December 4, 2023 Cognitive Insights, Mental Depth No Comments

Compression of knowledge may lead to crystallization into surface-level concepts ― sometimes with a loss of depth. However, starting from broad mental-neuronal patterns, compression may lead to in-depth wisdom.

I call the latter a process of Inner Distillation

Poetry

Excellent poetry is a quintessential form of Inner Distillation. Notoriously, the poet doesn’t consciously know how this process unfolds. He knowss it on a subconceptual level.. It seems to happen autonomously — which, indeed, it does in a sense.

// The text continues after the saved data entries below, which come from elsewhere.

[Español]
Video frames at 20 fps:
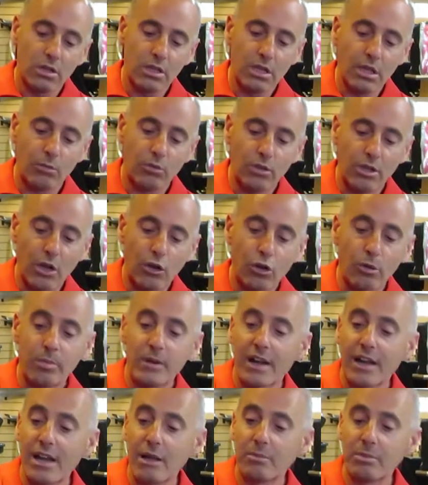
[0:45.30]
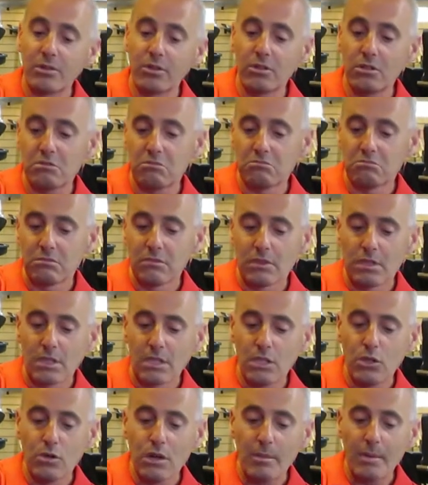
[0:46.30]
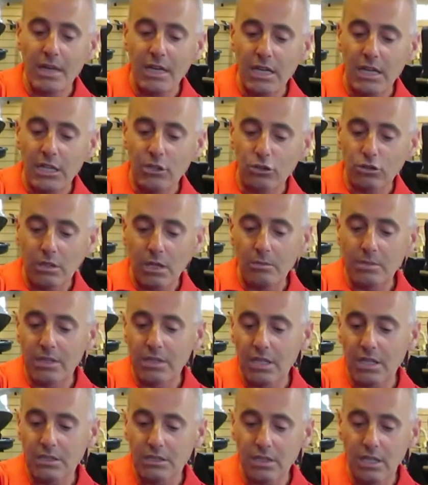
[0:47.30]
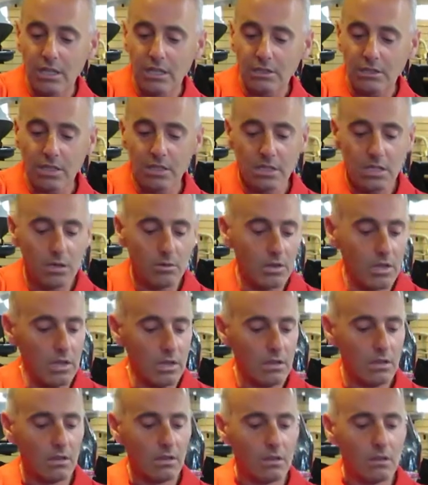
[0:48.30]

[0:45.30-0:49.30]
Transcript: digamos, de acople rápido y una manguera totalmente extendible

Conceptual thinking can thwart poetic inspiration by hindering this distillation process. It does so frequently, but not necessarily.

Dualistic/non-dualistic

These terms – as used, for instance, in Eastern philosophy – denote the same dichotomy. Dualistic is about either/or. Non-dualistic is neither one nor the other and, at the same time, both simultaneously within a conceptual void — the ‘emptiness’ being full of potential. One can recognize in this the features of subconceptual processing.

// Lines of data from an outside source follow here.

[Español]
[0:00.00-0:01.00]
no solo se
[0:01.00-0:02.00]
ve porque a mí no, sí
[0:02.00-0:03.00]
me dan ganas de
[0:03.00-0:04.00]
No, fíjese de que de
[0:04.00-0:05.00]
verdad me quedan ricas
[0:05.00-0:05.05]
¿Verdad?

Eventually, dualism and non-dualism are orthogonal — principally independent. Both can be present, and both can be absent at any moment.

Compression in dualism

One may call the result ‘knowledge.’ This possibly leads to more dualism — also if an A.I. is the active agent.

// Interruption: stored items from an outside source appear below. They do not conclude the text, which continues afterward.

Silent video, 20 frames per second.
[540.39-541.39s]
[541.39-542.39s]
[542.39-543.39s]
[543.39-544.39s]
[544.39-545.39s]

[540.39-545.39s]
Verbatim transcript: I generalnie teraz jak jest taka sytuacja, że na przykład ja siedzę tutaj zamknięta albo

Of course, by making efficiently clear what can be clarified, more possibilities and room may become available for the poetic or dualistic side. In this case, the meaningfulness is an indirect one. Knowledge is power that can be used for good or bad. Much knowledge without wisdom is challenging.

Thus, super-A.I. can go to super good or bad.

Compression in non-dualism (Inner Distillation)

What gets compressed here are very broadly distributed mental-neuronal patterns. They get compressed with little loss of essential meaningfulness. One may call the result ‘wisdom.’ One may call it ‘Compassion.’ One may call it ‘art.’ One may call it ‘profound insight.’

The way humans reach this is frequently something akin to meditation, either formally on a cushion or, for instance, a scientist who makes a stroll and finds inspiration for solving a deep problem by an original bringing together of surprising associations.

Distillation of mental-neuronal patterns (MNPs)

At this level, the process becomes easy to grasp and explain. Many MNPs mutually overlap on different levels of distribution. For each MNP, one may think of a ‘ecore of overlap’ that is made up of a number of MNPs directly or indirectly overlapping other MNPs. The more that cumulated relevant overlap can be captured by some insight – that is itself also an MNP – the higher the score and the deeper it may feel to be.

Getting to profound insights is then akin to a distillation process. What comes out is something as pure as it gets.

This is spirituality in an excellent way.